[Data in this exercise — start]

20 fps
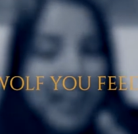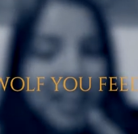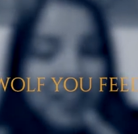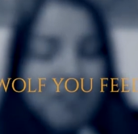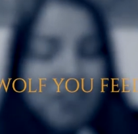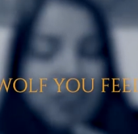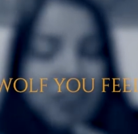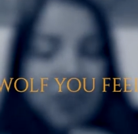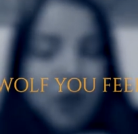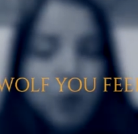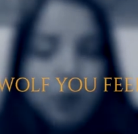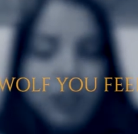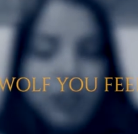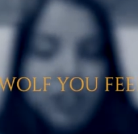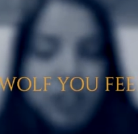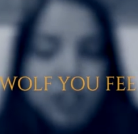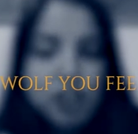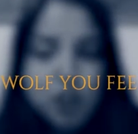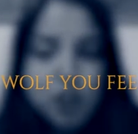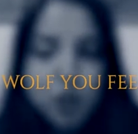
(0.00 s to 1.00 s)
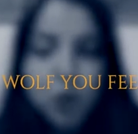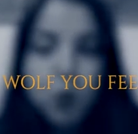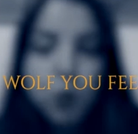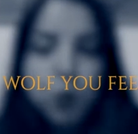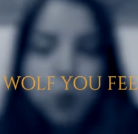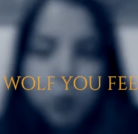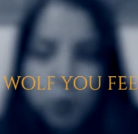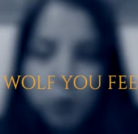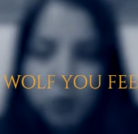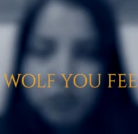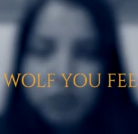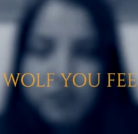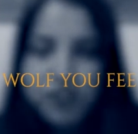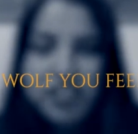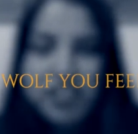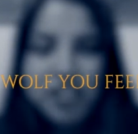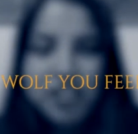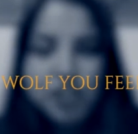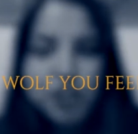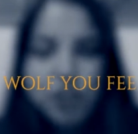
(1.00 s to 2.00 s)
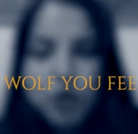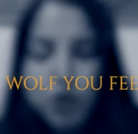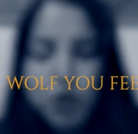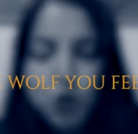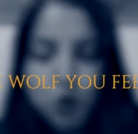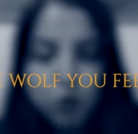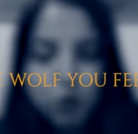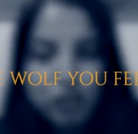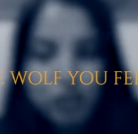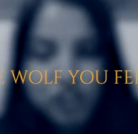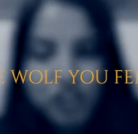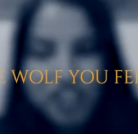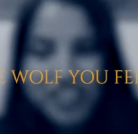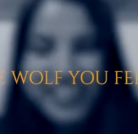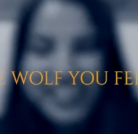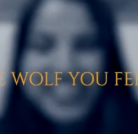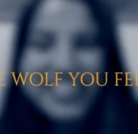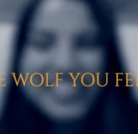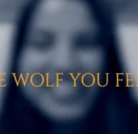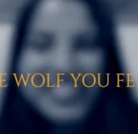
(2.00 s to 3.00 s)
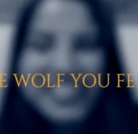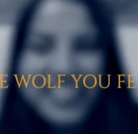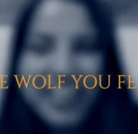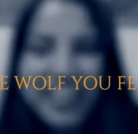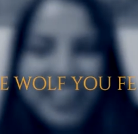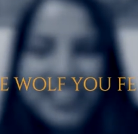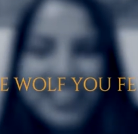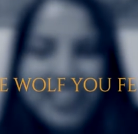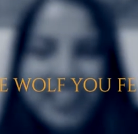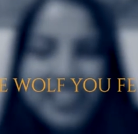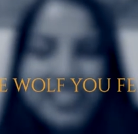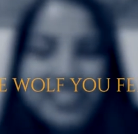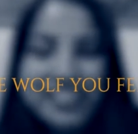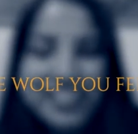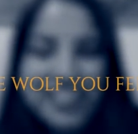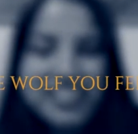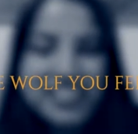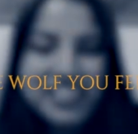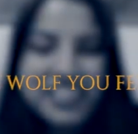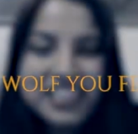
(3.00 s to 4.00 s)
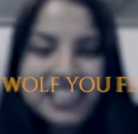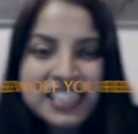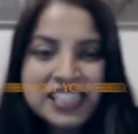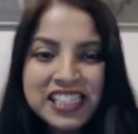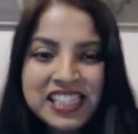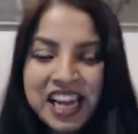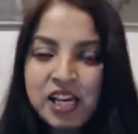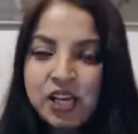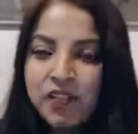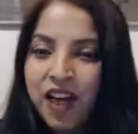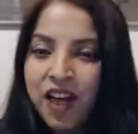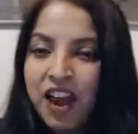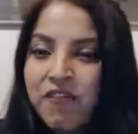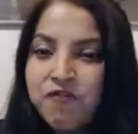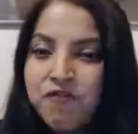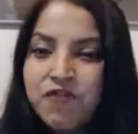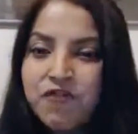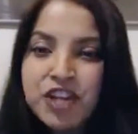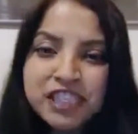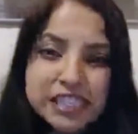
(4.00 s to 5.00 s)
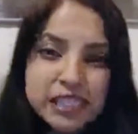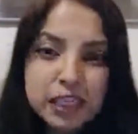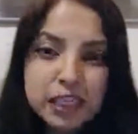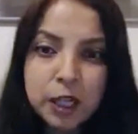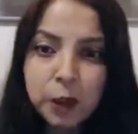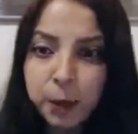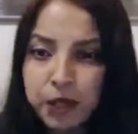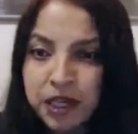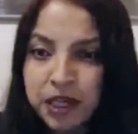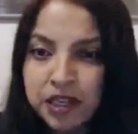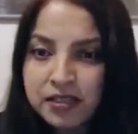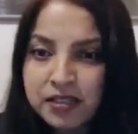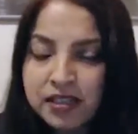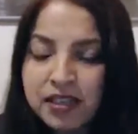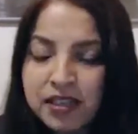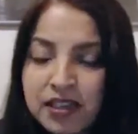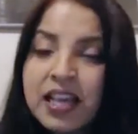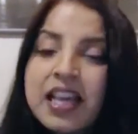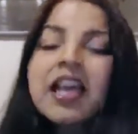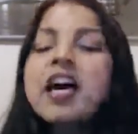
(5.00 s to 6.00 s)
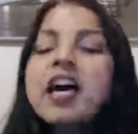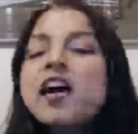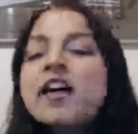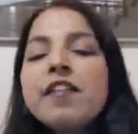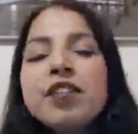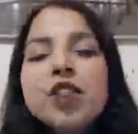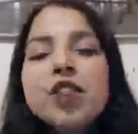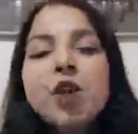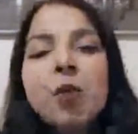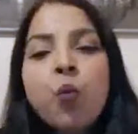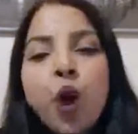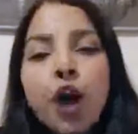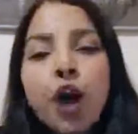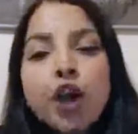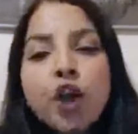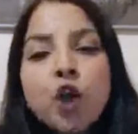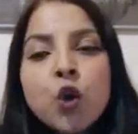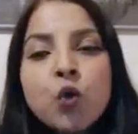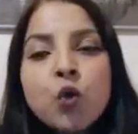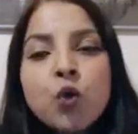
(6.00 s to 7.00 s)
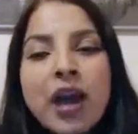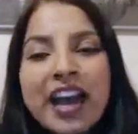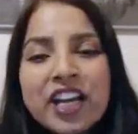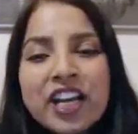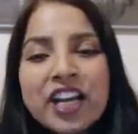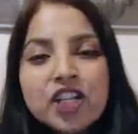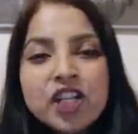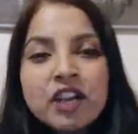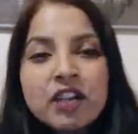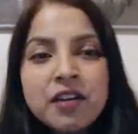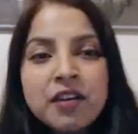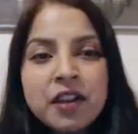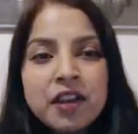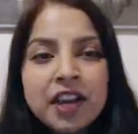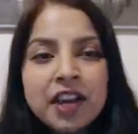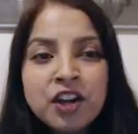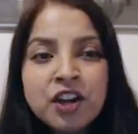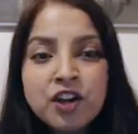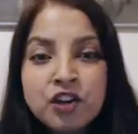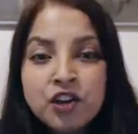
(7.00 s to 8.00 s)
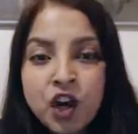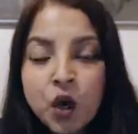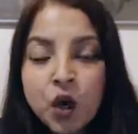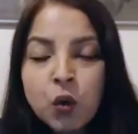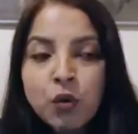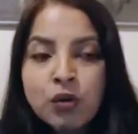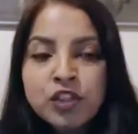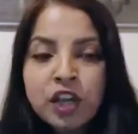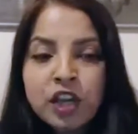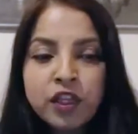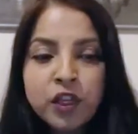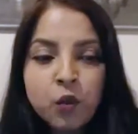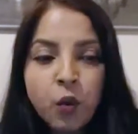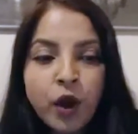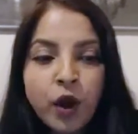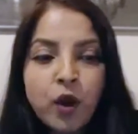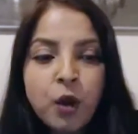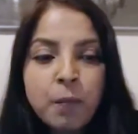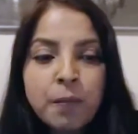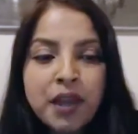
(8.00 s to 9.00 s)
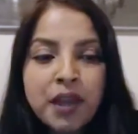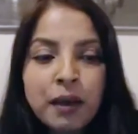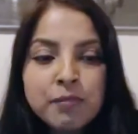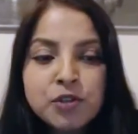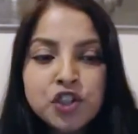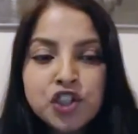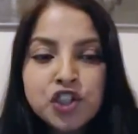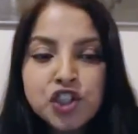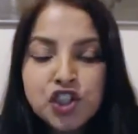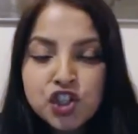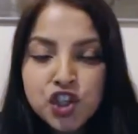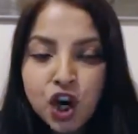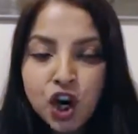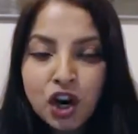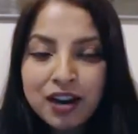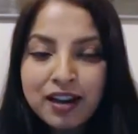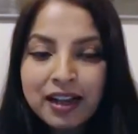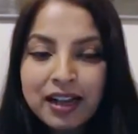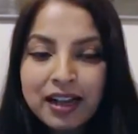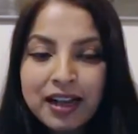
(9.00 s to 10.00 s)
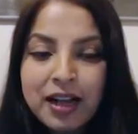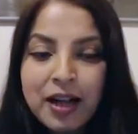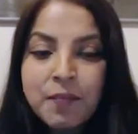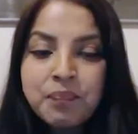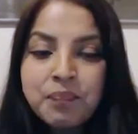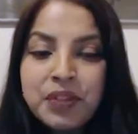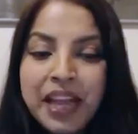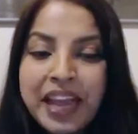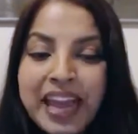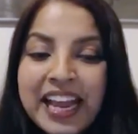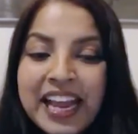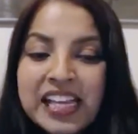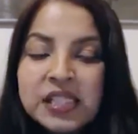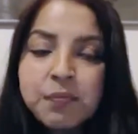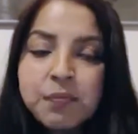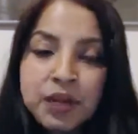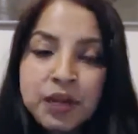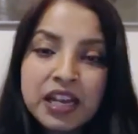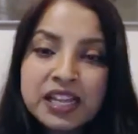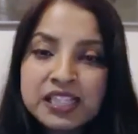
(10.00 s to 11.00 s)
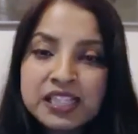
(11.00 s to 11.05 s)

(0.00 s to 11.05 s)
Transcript: Even though these two wolves, these two creatures exist inside of every single person, The one who actually grows and the one who becomes stronger is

[Data in this exercise — finish]

What the task requires: All that is required is an exact reproduction of the lines from the one containing "(8.00 s to 9.00 s)" to the final line of the listing above, pictures omitted.

Answer area:
(8.00 s to 9.00 s)
(9.00 s to 10.00 s)
(10.00 s to 11.00 s)
(11.00 s to 11.05 s)

(0.00 s to 11.05 s)
Transcript: Even though these two wolves, these two creatures exist inside of every single person, The one who actually grows and the one who becomes stronger is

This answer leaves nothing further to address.